From the 13th of August to the 17th of August in 1876, Richard Wagner premiered the entirety of his newest opera, the one which would define his legacy after 26 years of working on it, Der Ring de Nibelungen. While Casey Crescenzo hasn't spent nearly as much time with The Dear Hunter (~9 years), nor as much time working on his the Acts albums, the six part story has as much passionate heights and ambition as Wagner's work did over 100 years ago. It's no surprise to hear, then, that his biggest influences include the “big, lush, giant sounds” of Romanticism. It is a surprise to hear that, after 6 years of working on unrelated projects (The hodge-podge Color Spectrum and oddly one-off Migrant), he's returned to his hexology with Act IV: Rebirth in Reprise. But, for all its Wagnerian charms, I didn't find the musical or lyrical dynamo in this belated continuation; in fact, since The Color Spectrum, it's become clear to me that there's more passion than power in this grandiosity.
Which isn't to say the album lacks strength. “Rebirth,” which opens the album, has all the trademarks of a Dear Hunter song: light instrumentation that emphasizes the tight, often yelped harmonies followed by an orchestral piece that announces a new tone and new song. This new song, “The Old Haunt,” filters the previous harmonies through anathema. It's no mistake that the opening of Act I, “Battesimo Del Fuoco” into “The City Escape,” is parallel structurally. Act IV is its inversion.
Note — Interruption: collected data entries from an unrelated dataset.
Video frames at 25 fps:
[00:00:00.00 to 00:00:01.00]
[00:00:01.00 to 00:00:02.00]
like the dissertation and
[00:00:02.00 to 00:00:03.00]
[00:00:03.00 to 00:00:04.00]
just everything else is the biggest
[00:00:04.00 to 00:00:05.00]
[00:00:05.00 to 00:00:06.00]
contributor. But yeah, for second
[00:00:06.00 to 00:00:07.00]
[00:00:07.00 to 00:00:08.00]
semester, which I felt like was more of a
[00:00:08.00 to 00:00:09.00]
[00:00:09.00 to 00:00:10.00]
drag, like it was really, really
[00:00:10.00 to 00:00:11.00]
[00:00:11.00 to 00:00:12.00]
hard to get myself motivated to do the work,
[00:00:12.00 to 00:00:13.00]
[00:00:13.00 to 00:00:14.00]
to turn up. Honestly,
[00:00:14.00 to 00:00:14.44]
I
The rebirth in reprise is a musical and narrative one in terms symbolized by the last track's title, “Ouroboros.” Escaping the city becomes returning to it, leaving the deceased mother to living with the surviving step-mother, from the Dear Hunter to becoming his step-brother, all summed up in the moanful cry of “I never wanted to be your city's son.” Although I'm not sure how the embarrassing disco revisionism of "King of Swords (Reversed)" belongs.
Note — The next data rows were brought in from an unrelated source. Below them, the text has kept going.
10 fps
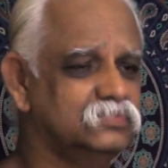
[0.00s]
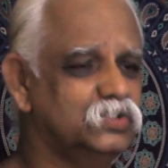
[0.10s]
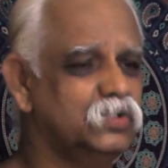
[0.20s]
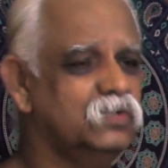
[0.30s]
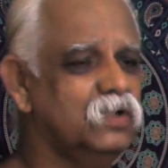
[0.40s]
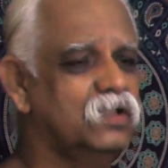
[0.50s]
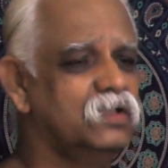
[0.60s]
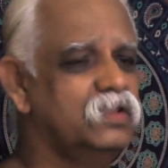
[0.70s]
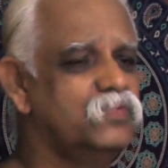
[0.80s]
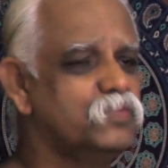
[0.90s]
You know?
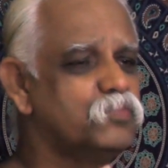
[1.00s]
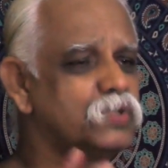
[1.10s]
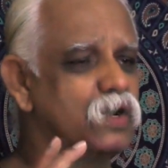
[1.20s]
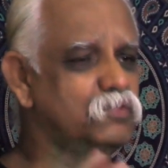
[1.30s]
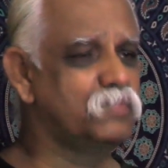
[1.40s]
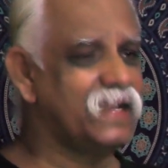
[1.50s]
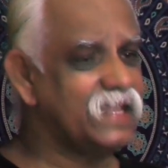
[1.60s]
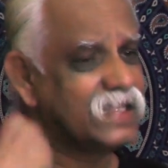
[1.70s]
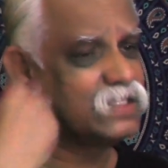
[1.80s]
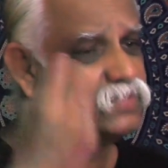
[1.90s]
If you put out bad
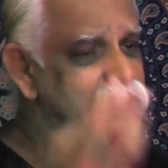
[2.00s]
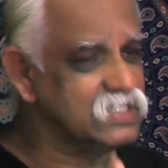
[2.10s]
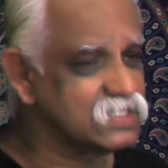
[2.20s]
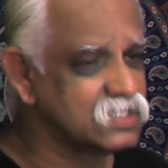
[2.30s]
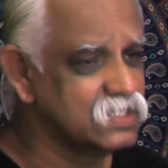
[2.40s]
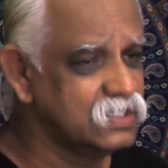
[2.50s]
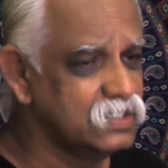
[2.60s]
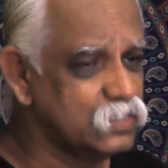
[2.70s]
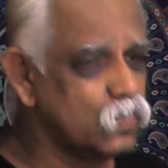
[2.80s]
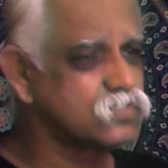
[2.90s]
activities,
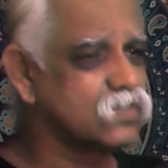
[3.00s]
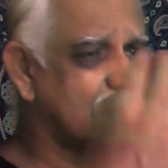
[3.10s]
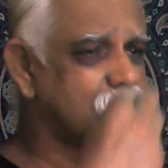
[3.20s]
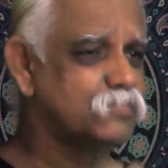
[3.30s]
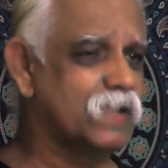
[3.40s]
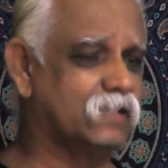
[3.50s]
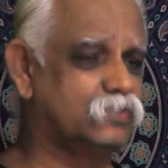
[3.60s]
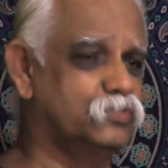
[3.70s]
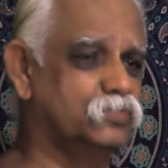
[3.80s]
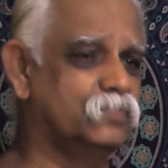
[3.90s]
it also comes back
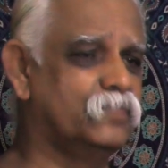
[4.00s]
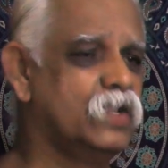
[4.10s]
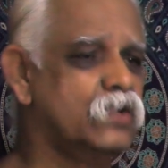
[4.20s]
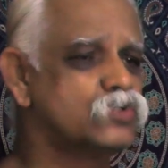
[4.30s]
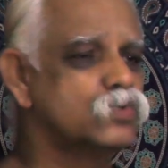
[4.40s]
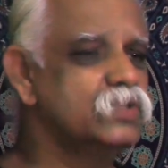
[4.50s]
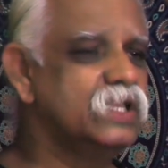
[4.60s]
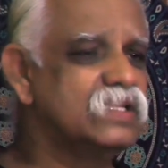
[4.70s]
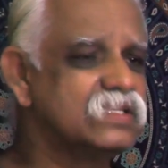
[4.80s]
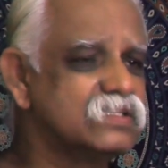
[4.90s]
to you. So
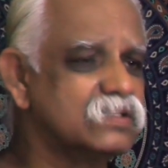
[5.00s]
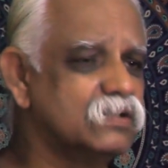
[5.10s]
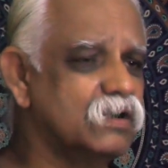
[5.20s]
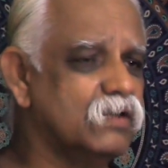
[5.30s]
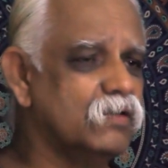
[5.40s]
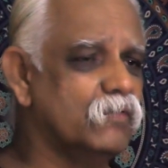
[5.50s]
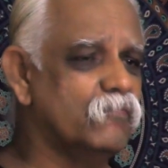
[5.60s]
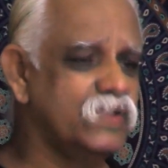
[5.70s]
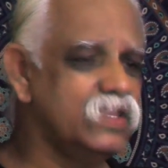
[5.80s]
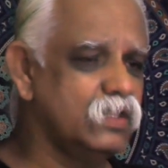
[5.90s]
it is
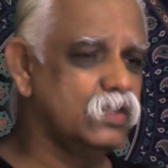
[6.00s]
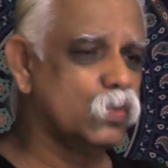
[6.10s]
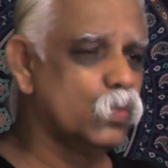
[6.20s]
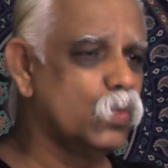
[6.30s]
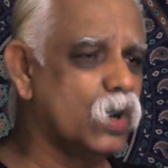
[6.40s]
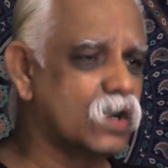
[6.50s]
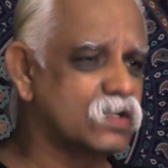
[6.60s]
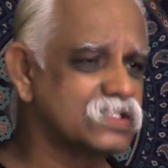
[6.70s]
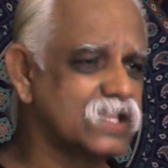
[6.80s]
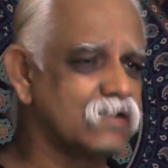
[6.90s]
we who are
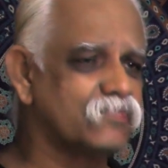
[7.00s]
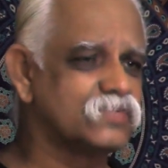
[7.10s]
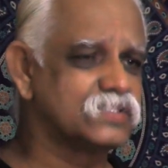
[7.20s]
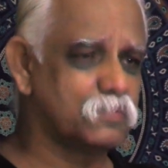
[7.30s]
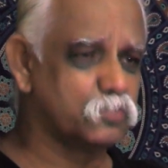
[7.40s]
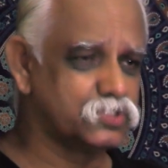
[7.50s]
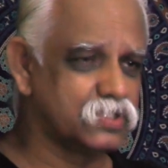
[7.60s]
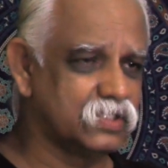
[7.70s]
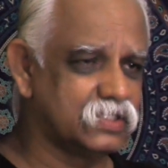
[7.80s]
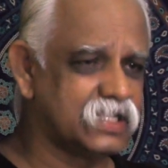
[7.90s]

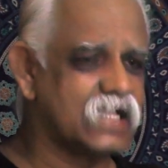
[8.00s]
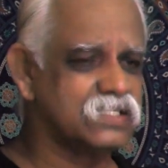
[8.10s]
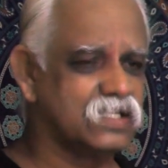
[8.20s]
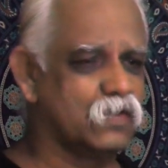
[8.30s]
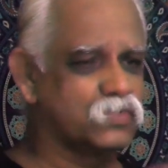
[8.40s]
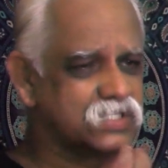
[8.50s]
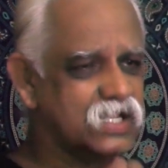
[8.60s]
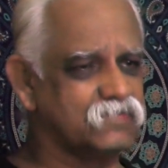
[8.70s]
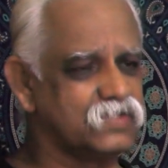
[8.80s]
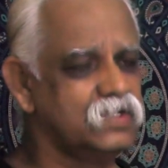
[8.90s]
self-sabotaging
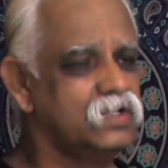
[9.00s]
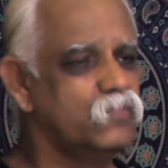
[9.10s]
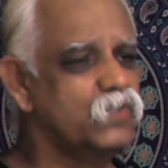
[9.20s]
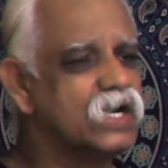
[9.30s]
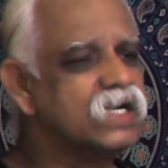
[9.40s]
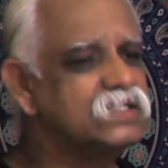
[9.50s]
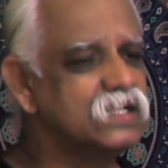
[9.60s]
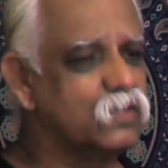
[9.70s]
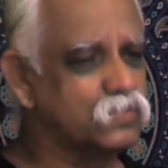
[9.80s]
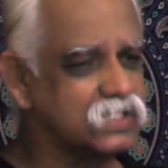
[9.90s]
ourselves. We are
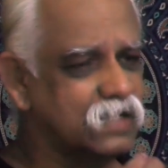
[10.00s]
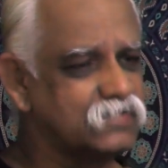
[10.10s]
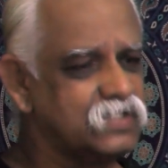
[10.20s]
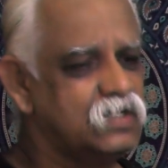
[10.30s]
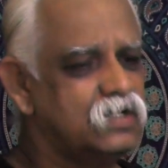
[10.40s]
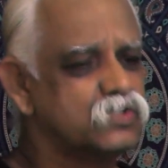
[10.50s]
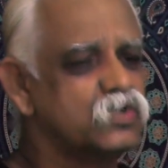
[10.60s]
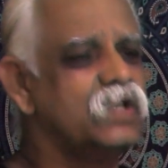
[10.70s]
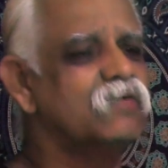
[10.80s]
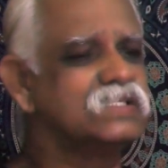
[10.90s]
hurting ourselves. So
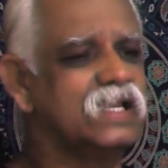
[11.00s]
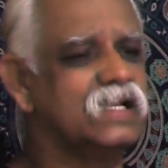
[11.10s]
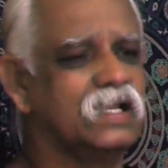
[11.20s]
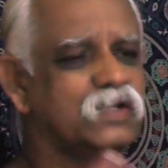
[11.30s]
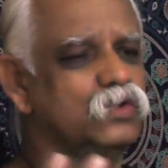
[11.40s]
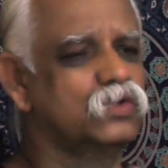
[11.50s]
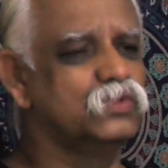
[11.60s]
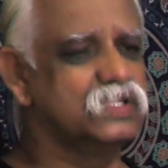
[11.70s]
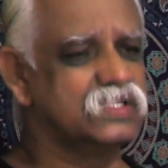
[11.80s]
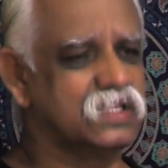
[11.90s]
he was saying, like, don't do
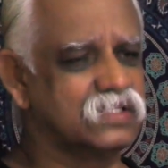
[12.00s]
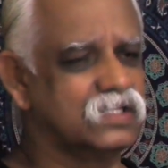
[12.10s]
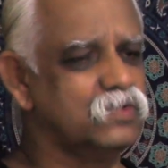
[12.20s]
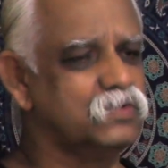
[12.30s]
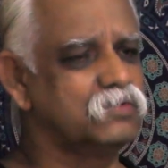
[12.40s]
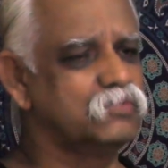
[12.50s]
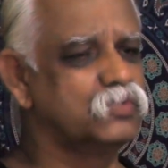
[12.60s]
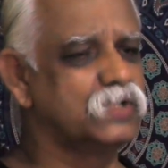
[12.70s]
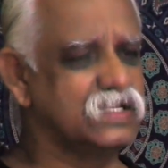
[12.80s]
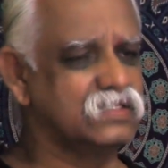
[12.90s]
these things, you know,
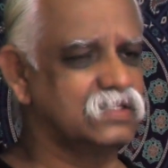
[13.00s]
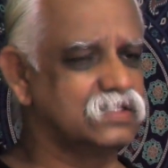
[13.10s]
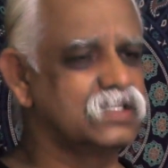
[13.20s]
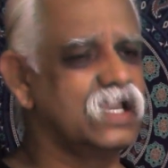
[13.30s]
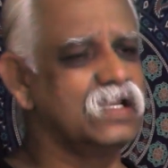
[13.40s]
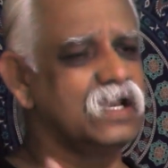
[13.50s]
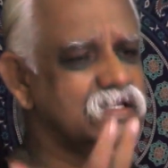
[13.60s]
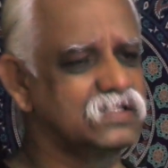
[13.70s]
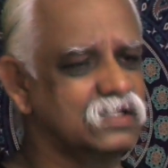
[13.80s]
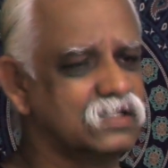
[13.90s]
do nice things, say
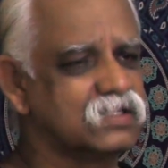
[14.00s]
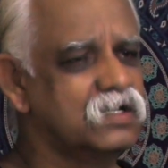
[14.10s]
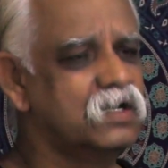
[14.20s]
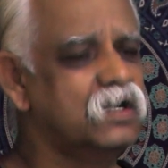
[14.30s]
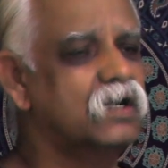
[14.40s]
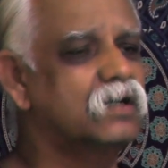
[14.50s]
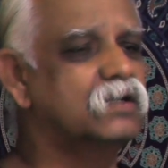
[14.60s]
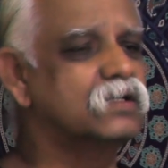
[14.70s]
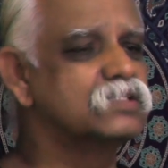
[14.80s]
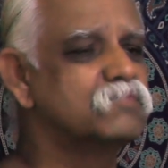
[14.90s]
nice things,
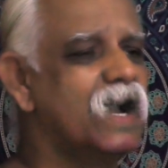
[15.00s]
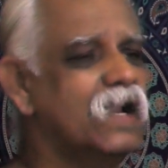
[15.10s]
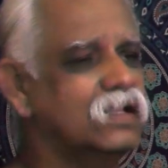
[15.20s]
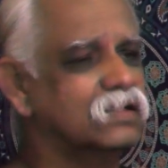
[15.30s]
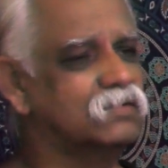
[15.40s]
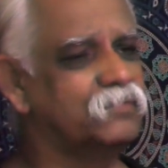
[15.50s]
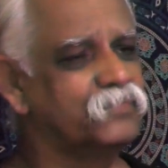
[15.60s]
smile,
I played “Bitter Suite IV and V: The Congregation and the Sermon in the Silt” – a continuation of both the wordplay and acrimony towards organized religion that began in "Suite I" through "III" from Act II – for my brother. Non-plussed, he said he'd grown to think Dear Hunter didn't vary enough to be interesting. And it's true, to an extent, that Crescenzo imbues his work with the mercurial and familiar; that's how Wagner, and the Romantics, worked as well: in Leitmotif. I also found myself absorbed in the experience more than the composition of Das Rheingold when I saw it with my friend years ago. And whenever I listen to a Dear Hunter album I think, “I could stage this as a rock opera.” It carries itself as an oldie, for better or worse. It's a sound that demands to be seen as much as to be heard. Why else would you write with colors?